> **What the task asks**: Keep the images out and copy every entry below exactly.

### Raw data ###

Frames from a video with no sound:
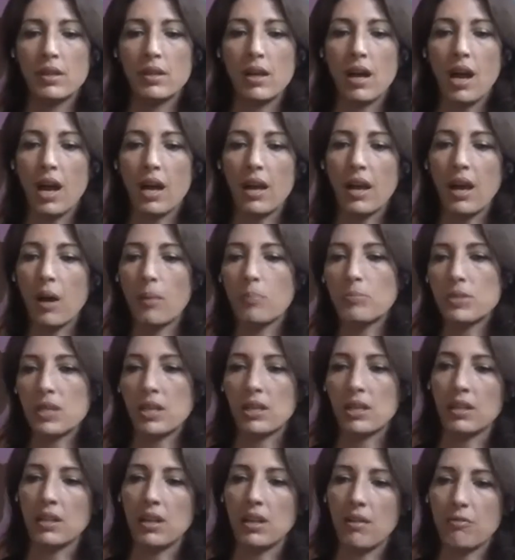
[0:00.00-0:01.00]
I update
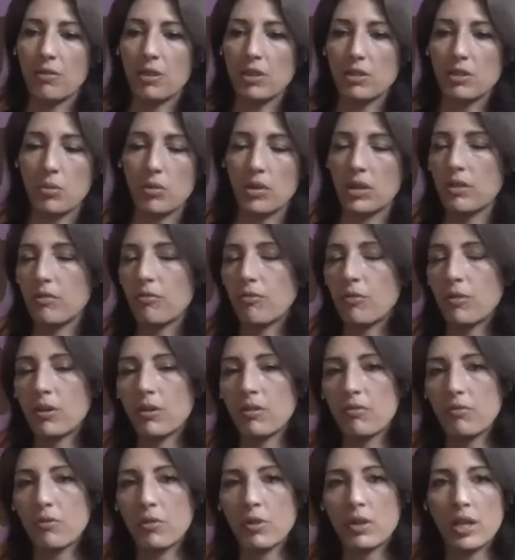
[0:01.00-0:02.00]
it every 24 to
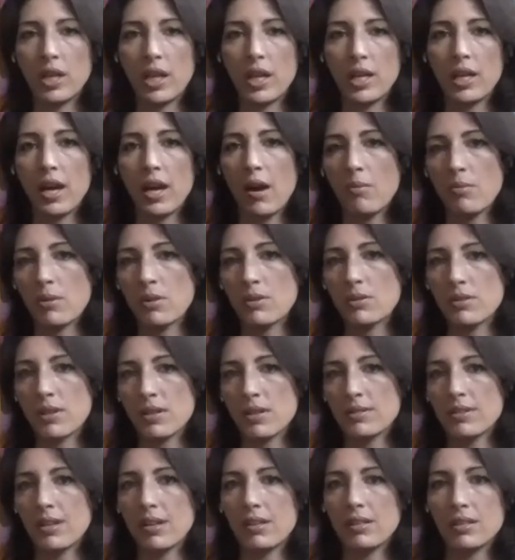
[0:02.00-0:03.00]
48 hours. They
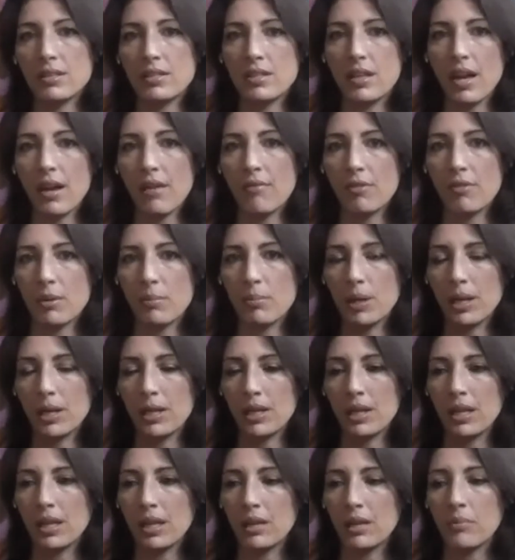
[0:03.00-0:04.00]
send it to
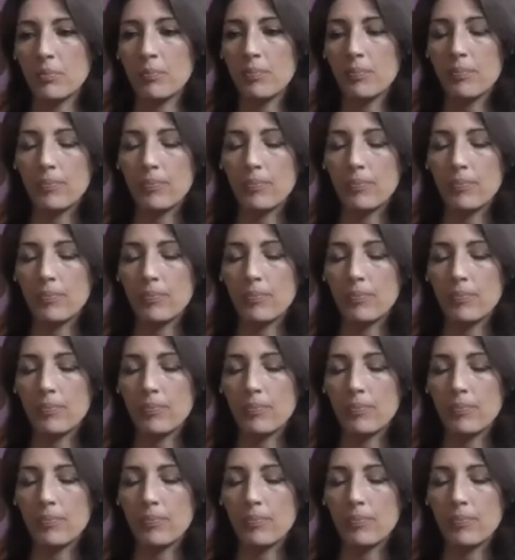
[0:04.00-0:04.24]
everybody.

###

> **Task output**:
Frames from a video with no sound:
[0:00.00-0:01.00]
I update
[0:01.00-0:02.00]
it every 24 to
[0:02.00-0:03.00]
48 hours. They
[0:03.00-0:04.00]
send it to
[0:04.00-0:04.24]
everybody.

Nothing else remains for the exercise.